In the copy, include every entry exactly but none of the pictures.

Stored data>
=== Begin Enclosure ===
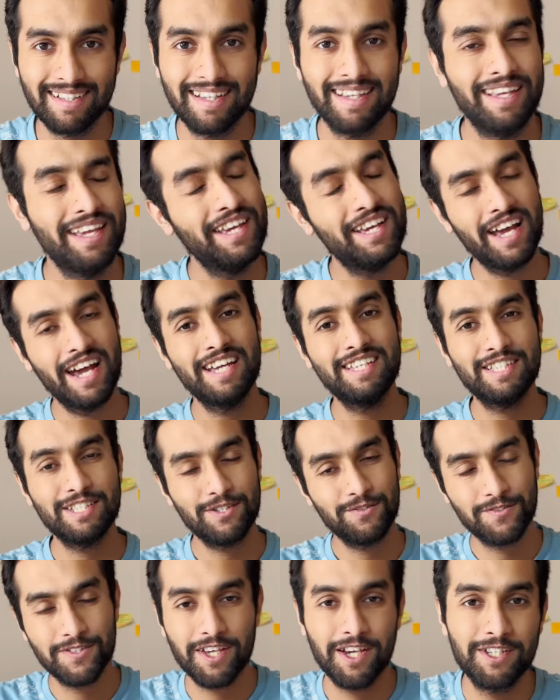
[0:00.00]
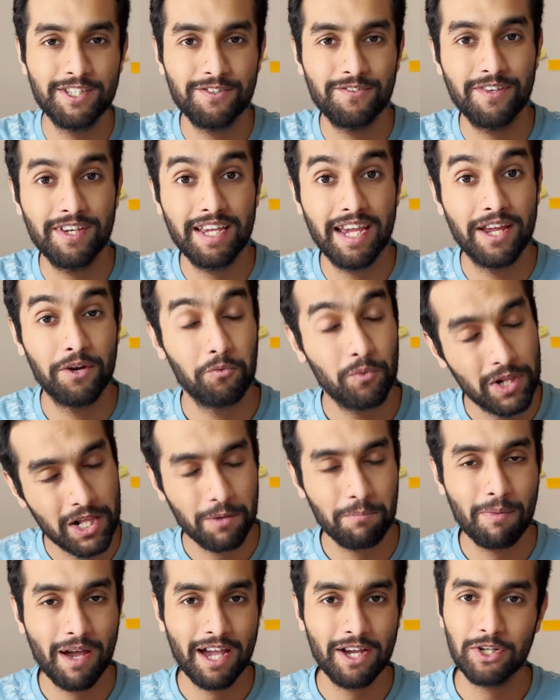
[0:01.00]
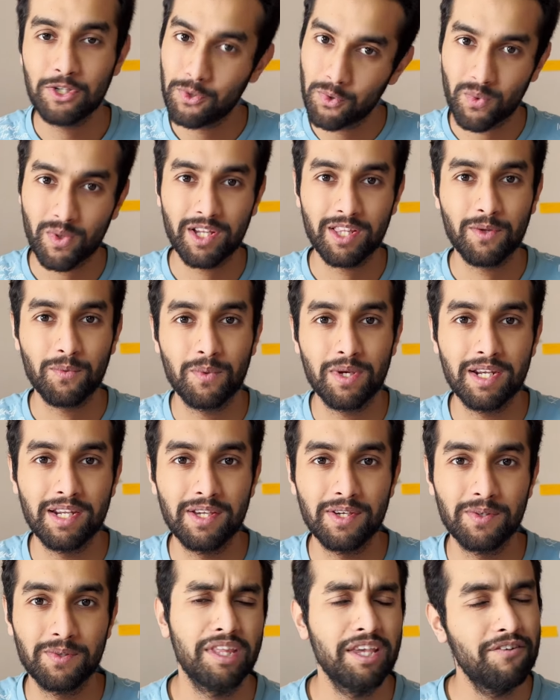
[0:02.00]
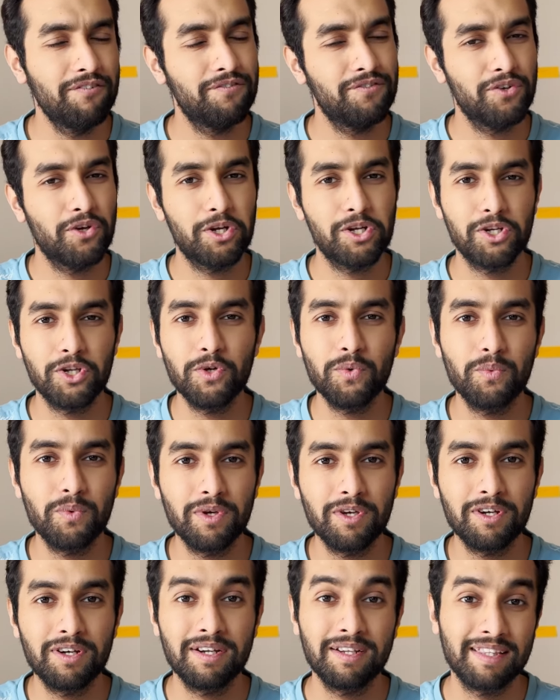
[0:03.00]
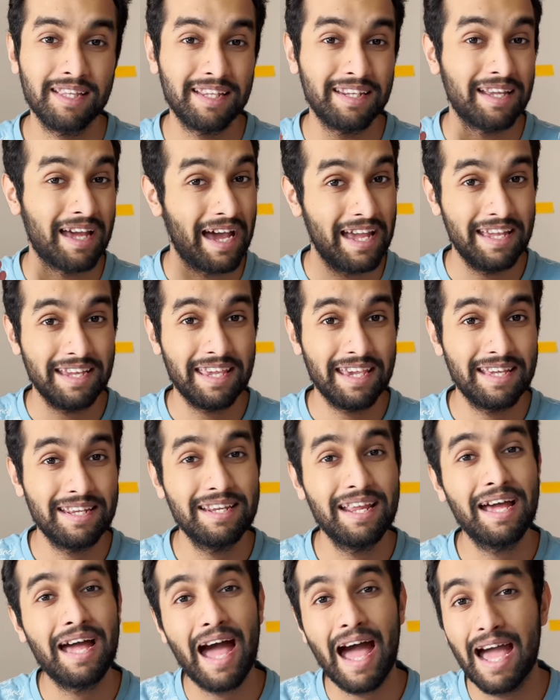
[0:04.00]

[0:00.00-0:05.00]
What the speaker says: Hey guys, it's Vizanjave and welcome back to another video. If you're a new peer, then hi again.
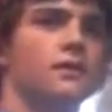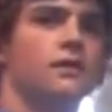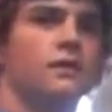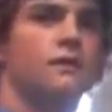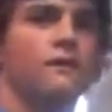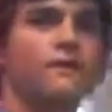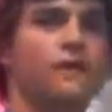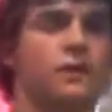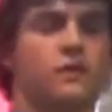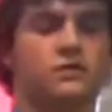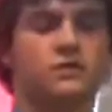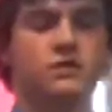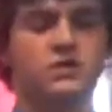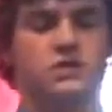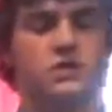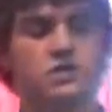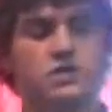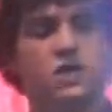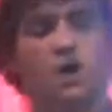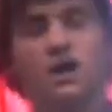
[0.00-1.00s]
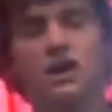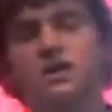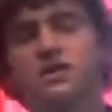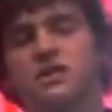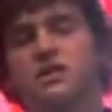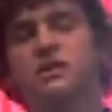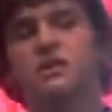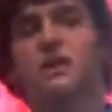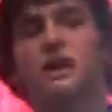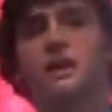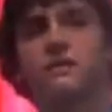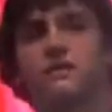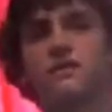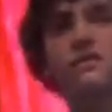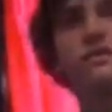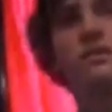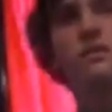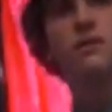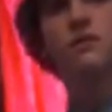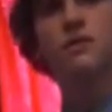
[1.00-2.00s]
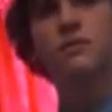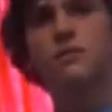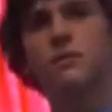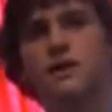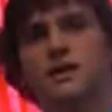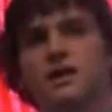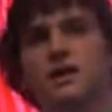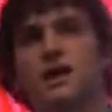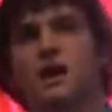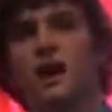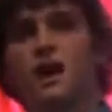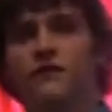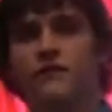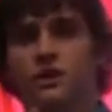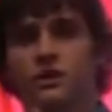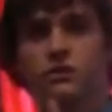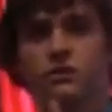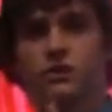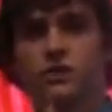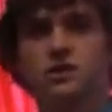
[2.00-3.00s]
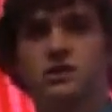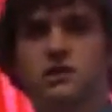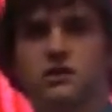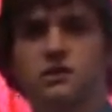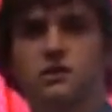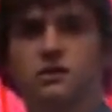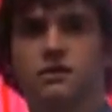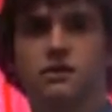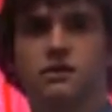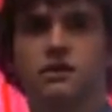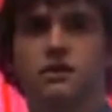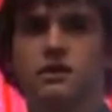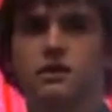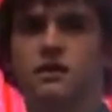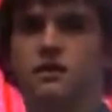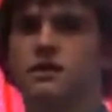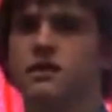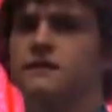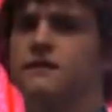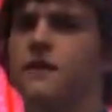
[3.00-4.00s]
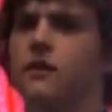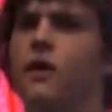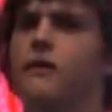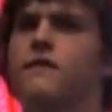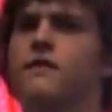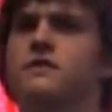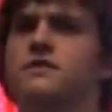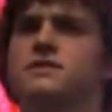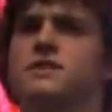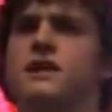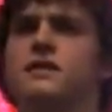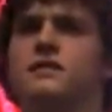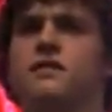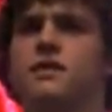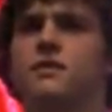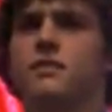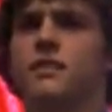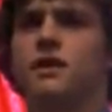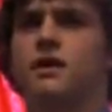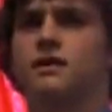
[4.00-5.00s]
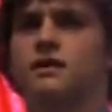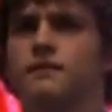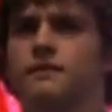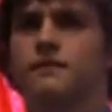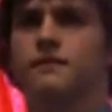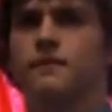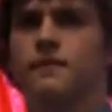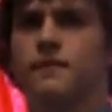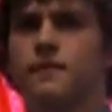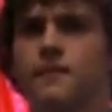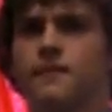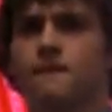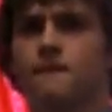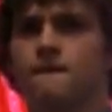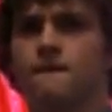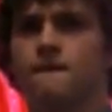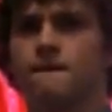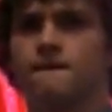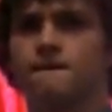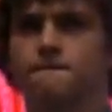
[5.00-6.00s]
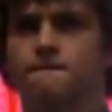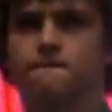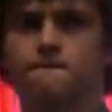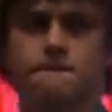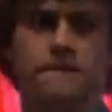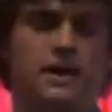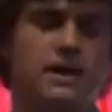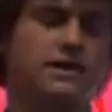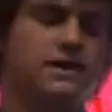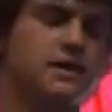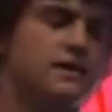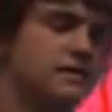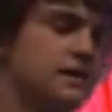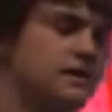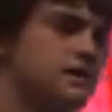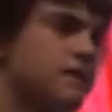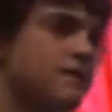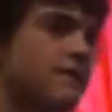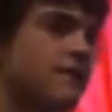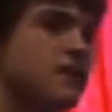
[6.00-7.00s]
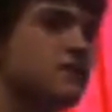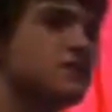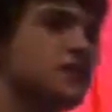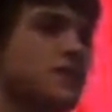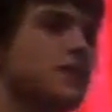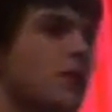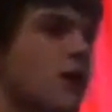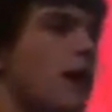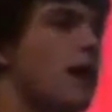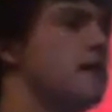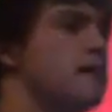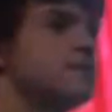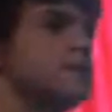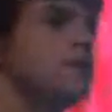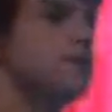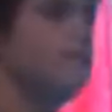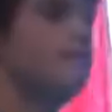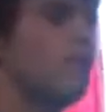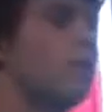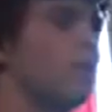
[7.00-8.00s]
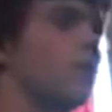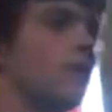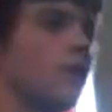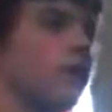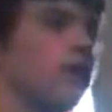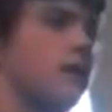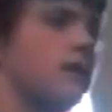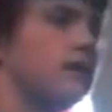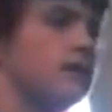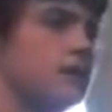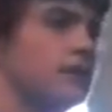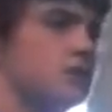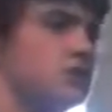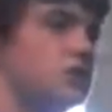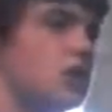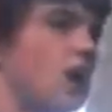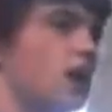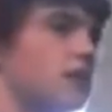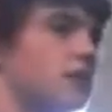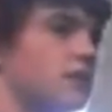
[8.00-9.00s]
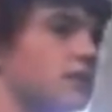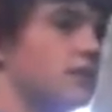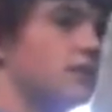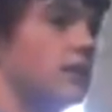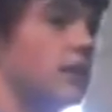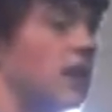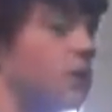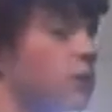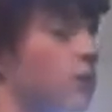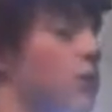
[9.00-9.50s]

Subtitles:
First, Jonathan and David made a covenant with each other the very first day that they met. It tells us in 1 Samuel 18:4 that Jonathan, in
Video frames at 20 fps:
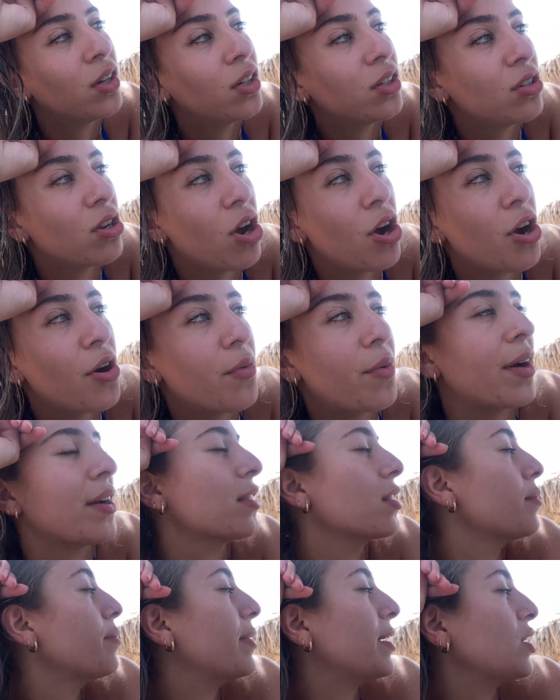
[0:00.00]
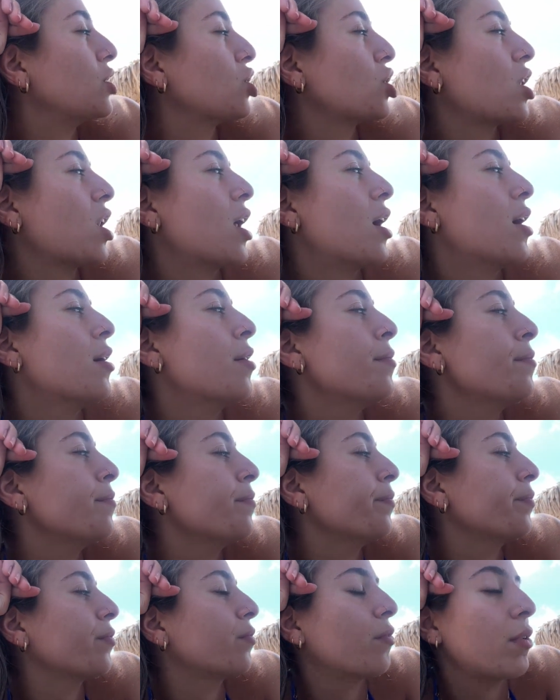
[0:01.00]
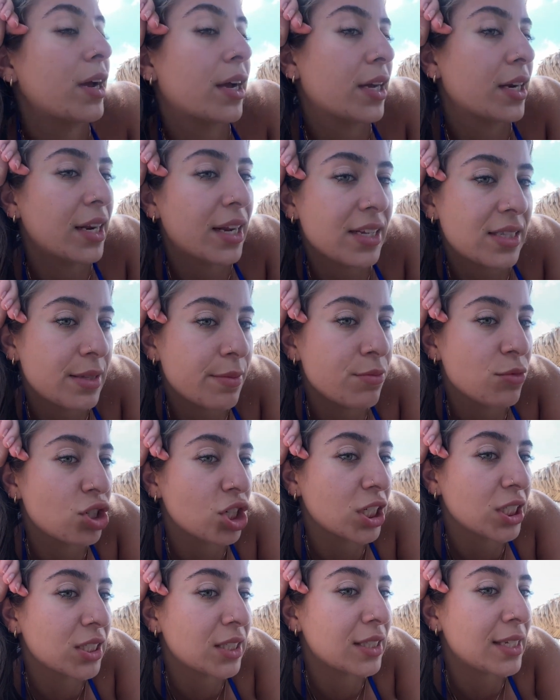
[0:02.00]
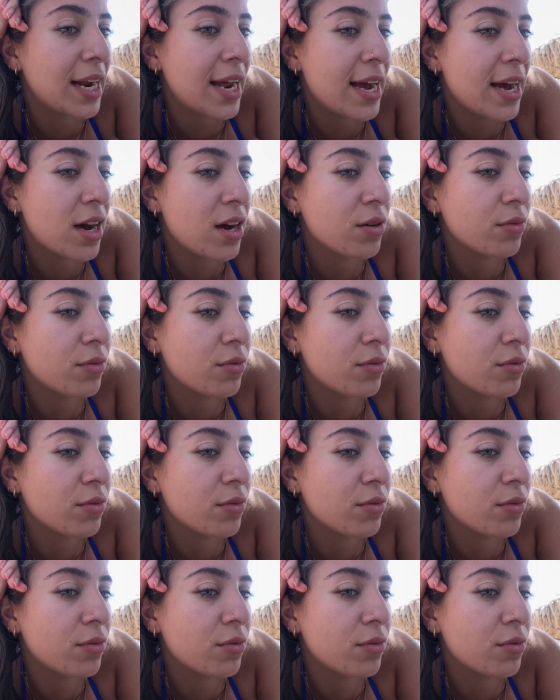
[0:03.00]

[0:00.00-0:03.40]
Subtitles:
So we're at the beach club. We're going to get some drinks now.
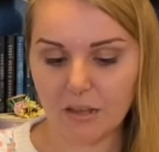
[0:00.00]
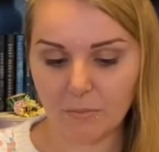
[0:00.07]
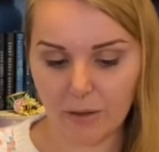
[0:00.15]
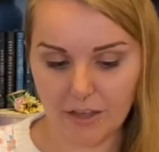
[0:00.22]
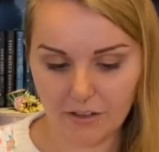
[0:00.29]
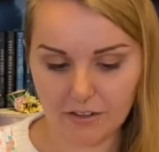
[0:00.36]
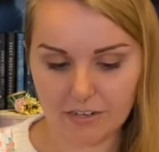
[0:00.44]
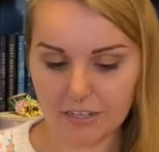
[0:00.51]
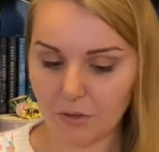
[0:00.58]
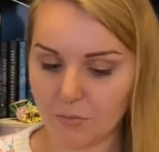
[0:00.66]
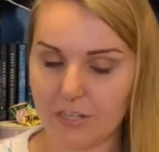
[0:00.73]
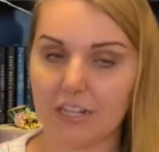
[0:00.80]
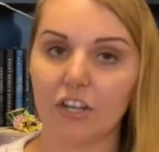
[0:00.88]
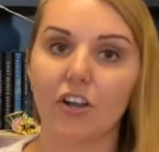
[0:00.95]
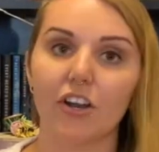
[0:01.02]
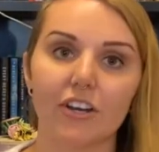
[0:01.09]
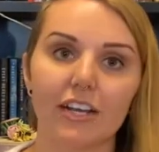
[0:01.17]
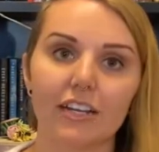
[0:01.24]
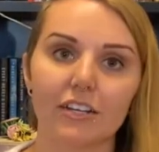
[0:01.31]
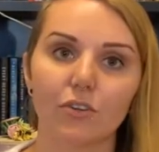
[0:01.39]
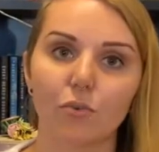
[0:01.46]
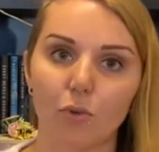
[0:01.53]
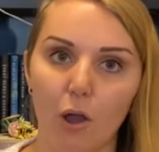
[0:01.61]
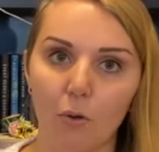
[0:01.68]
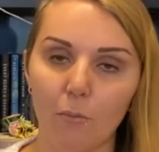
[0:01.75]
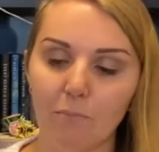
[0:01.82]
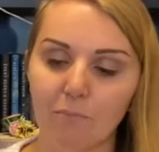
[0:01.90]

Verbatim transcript: bionic, reincarnated crow.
=== End Enclosure ===
Your response>
[0:00.00]
[0:01.00]
[0:02.00]
[0:03.00]
[0:04.00]

[0:00.00-0:05.00]
What the speaker says: Hey guys, it's Vizanjave and welcome back to another video. If you're a new peer, then hi again.
[0.00-1.00s]
[1.00-2.00s]
[2.00-3.00s]
[3.00-4.00s]
[4.00-5.00s]
[5.00-6.00s]
[6.00-7.00s]
[7.00-8.00s]
[8.00-9.00s]
[9.00-9.50s]

Subtitles:
First, Jonathan and David made a covenant with each other the very first day that they met. It tells us in 1 Samuel 18:4 that Jonathan, in
Video frames at 20 fps:
[0:00.00]
[0:01.00]
[0:02.00]
[0:03.00]

[0:00.00-0:03.40]
Subtitles:
So we're at the beach club. We're going to get some drinks now.
[0:00.00]
[0:00.07]
[0:00.15]
[0:00.22]
[0:00.29]
[0:00.36]
[0:00.44]
[0:00.51]
[0:00.58]
[0:00.66]
[0:00.73]
[0:00.80]
[0:00.88]
[0:00.95]
[0:01.02]
[0:01.09]
[0:01.17]
[0:01.24]
[0:01.31]
[0:01.39]
[0:01.46]
[0:01.53]
[0:01.61]
[0:01.68]
[0:01.75]
[0:01.82]
[0:01.90]

Verbatim transcript: bionic, reincarnated crow.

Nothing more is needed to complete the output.